Exercise description: Below are records to transcribe in full and unchanged; omit every picture.

Exercise input:

····················

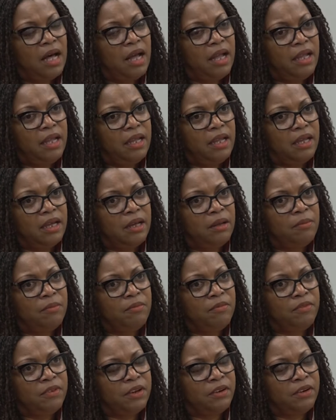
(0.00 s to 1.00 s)
I am
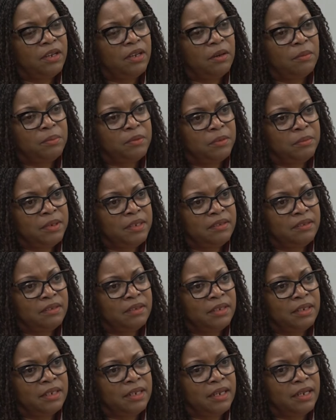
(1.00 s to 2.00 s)
very
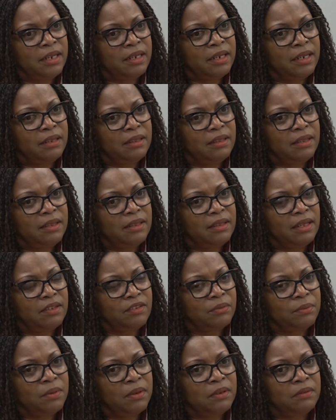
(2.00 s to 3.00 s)
optimistic, and I think
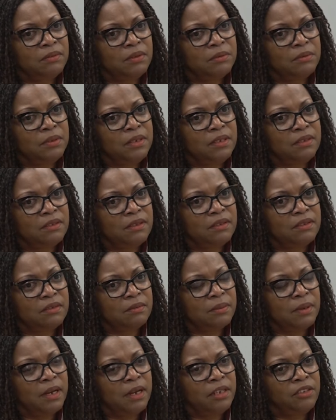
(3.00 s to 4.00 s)
that's one of the
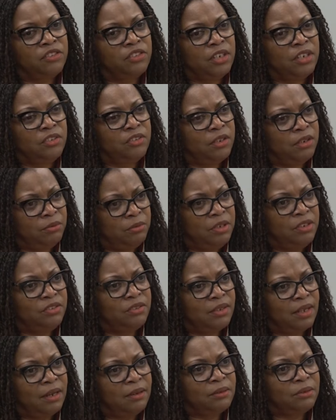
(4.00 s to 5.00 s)
reasons why JJ
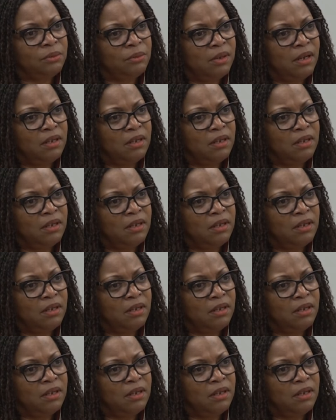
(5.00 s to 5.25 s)
reached out to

····················

Result of the task:
(0.00 s to 1.00 s)
I am
(1.00 s to 2.00 s)
very
(2.00 s to 3.00 s)
optimistic, and I think
(3.00 s to 4.00 s)
that's one of the
(4.00 s to 5.00 s)
reasons why JJ
(5.00 s to 5.25 s)
reached out to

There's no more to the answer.